I’m fine-tuning an amd/AMD-Llama-135, a small llama2 based model. I have a dataset of short sequences separated as “input” and “output”. Here’s how I tokenize my dataset:

def tokenize(examples):
    input_texts = examples["input"]
    output_texts = examples["output"]

    modified_input_texts = []
    modified_output_texts = []
    for input_text, output_text in zip(input_texts, output_texts):
        modified_input_texts.append(f"{input_text.strip()}</s></s>")
        modified_output_texts.append(f"<s>{output_text.strip()}</s>")

    tokenized = tokenizer(modified_input_texts, max_length=64, padding="max_length", truncation=True)
    labels = tokenizer(modified_output_texts, max_length=64, padding="max_length", truncation=True)
    tokenized["labels"] = labels["input_ids"]
    return tokenized

After tokenizing my dataset, I can decode the labels as expected:

tokenizer.decode(tokenized_dataset["test"][0]["labels"])
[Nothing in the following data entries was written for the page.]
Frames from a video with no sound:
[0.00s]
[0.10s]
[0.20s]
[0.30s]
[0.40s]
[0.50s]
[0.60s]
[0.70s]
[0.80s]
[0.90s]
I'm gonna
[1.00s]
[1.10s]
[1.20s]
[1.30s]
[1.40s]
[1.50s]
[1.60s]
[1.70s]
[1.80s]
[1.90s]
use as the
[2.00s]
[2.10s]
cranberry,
I’m launching a training and have a custom compute_metrics function and before that I have a preprocess_logits_for_metrics function, here’s how they look like:

exact_match = load("exact_match")

def compute_metrics(eval_pred):
    labels = eval_pred.label_ids
    pred_ids = eval_pred.predictions
    labels[labels == -100] = tokenizer.pad_token_id
    pred_ids[0][pred_ids[0] == -100] = tokenizer.pad_token_id
    
    decoded_preds = tokenizer.batch_decode(pred_ids[0], skip_special_tokens=False)
    decoded_labels = tokenizer.batch_decode(labels, skip_special_tokens=False)
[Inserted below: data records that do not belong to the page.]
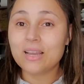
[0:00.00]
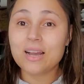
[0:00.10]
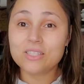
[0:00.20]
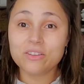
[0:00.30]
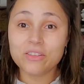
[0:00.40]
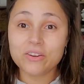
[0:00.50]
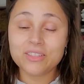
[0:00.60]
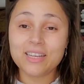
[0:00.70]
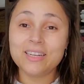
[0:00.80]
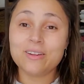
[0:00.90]
saw a video
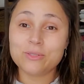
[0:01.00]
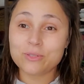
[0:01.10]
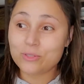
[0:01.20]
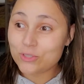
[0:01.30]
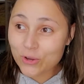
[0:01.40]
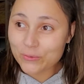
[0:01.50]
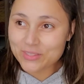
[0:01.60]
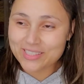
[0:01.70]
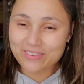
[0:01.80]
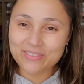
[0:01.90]
online and I was also shown the
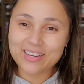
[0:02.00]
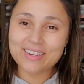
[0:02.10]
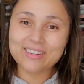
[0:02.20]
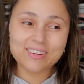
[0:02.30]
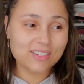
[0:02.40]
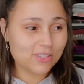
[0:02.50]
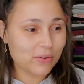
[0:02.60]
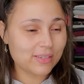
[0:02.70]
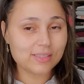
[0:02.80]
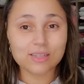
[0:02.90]
same video, so
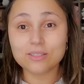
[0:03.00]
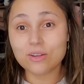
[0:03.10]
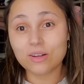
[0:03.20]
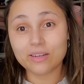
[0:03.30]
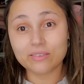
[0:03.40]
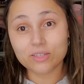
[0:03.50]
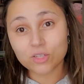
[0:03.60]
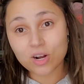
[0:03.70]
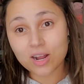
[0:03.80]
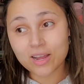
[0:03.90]
I decided to go ahead and give it a
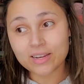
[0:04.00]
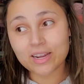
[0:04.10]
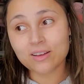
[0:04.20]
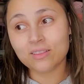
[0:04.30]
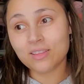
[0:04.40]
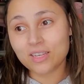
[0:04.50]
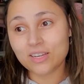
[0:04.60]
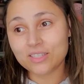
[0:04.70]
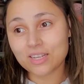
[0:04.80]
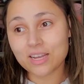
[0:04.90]
try. Now the
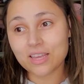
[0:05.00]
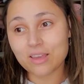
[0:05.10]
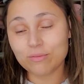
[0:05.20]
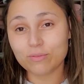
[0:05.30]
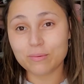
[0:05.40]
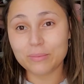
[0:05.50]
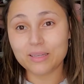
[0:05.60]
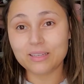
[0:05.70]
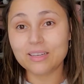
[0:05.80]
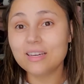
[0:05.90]
nearest Ikea from
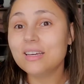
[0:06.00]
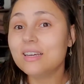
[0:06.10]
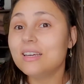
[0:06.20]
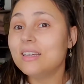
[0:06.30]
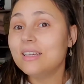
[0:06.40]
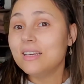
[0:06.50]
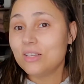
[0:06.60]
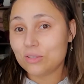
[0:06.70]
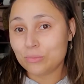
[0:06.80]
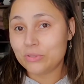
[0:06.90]
me
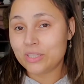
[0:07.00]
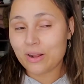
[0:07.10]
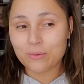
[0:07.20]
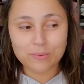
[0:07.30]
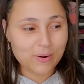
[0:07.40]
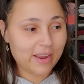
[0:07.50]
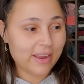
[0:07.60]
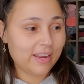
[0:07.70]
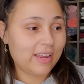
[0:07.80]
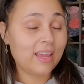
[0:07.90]
is almost an hour
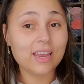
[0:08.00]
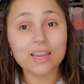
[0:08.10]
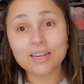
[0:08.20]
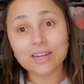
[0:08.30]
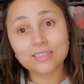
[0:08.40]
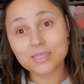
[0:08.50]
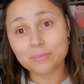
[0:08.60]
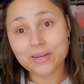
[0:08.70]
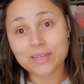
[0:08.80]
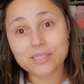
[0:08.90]
away, and I
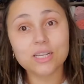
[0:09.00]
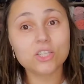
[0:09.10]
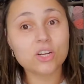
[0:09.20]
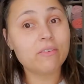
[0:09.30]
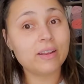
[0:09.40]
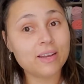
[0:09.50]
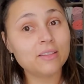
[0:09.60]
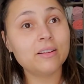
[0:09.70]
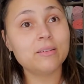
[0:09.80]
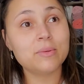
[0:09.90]
despise driving out
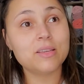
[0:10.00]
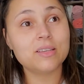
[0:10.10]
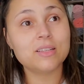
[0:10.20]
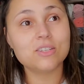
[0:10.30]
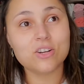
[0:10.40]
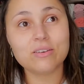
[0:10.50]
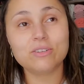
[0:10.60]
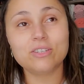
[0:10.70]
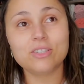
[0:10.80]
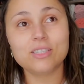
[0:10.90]
there because the
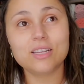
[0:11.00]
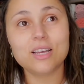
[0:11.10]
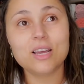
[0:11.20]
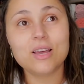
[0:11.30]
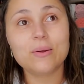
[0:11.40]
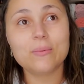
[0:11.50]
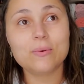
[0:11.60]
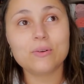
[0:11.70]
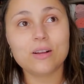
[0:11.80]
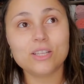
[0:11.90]
drivers will
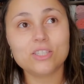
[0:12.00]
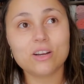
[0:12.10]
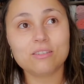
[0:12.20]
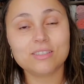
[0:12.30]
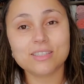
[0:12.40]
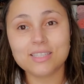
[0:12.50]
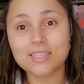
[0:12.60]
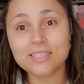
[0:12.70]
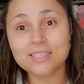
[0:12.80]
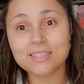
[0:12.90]
cut you off
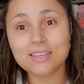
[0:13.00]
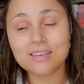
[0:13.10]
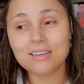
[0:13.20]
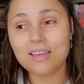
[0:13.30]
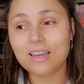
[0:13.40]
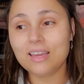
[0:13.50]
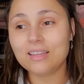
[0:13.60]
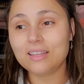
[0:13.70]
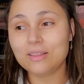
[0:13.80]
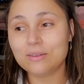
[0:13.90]
continuously, and
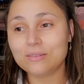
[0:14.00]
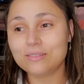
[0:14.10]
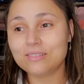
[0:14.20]
then they'll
    decoded_preds = [pred.strip() for pred in decoded_preds]
    decoded_labels = [label.strip() for label in decoded_labels]
    
    
    def extract_between_tokens(text):
        match = re.search(r'<s><s>(.*?)<\/s>', text)
        if match:
            extracted = match.group(1)
            return text
        else:
            return text

    preds_between_tokens = [extract_between_tokens(pred) for pred in decoded_preds]


    wrong_predictions = [
        (pred, label) for pred, label in zip(preds_between_tokens, decoded_labels) if pred != label
    ]
    for pred, label in wrong_predictions:
        print(f"Prediction: {pred}")
        print(f"Ground Truth: {label}")
        print("-------")

    results = exact_match.compute(predictions=preds_between_tokens, references=decoded_labels)
    
    return {"exact_match": results["exact_match"]}


def preprocess_logits_for_metrics(logits, labels): 
    
    labels[labels == -100] = tokenizer.pad_token_id
    decoded_labels = tokenizer.batch_decode(labels, skip_special_tokens=False)
    print(f"Dec labels preprocess: {decoded_labels}")
    pred_ids = torch.argmax(logits, dim=-1) 
    	
    return pred_ids, labels

When I print out the decoded labels in the preprocess logits function (doing this only for debug purposes), which is before the compute_metrics. I’m seeing the inputs rather than the labels. The same happens in the compute_metrics function.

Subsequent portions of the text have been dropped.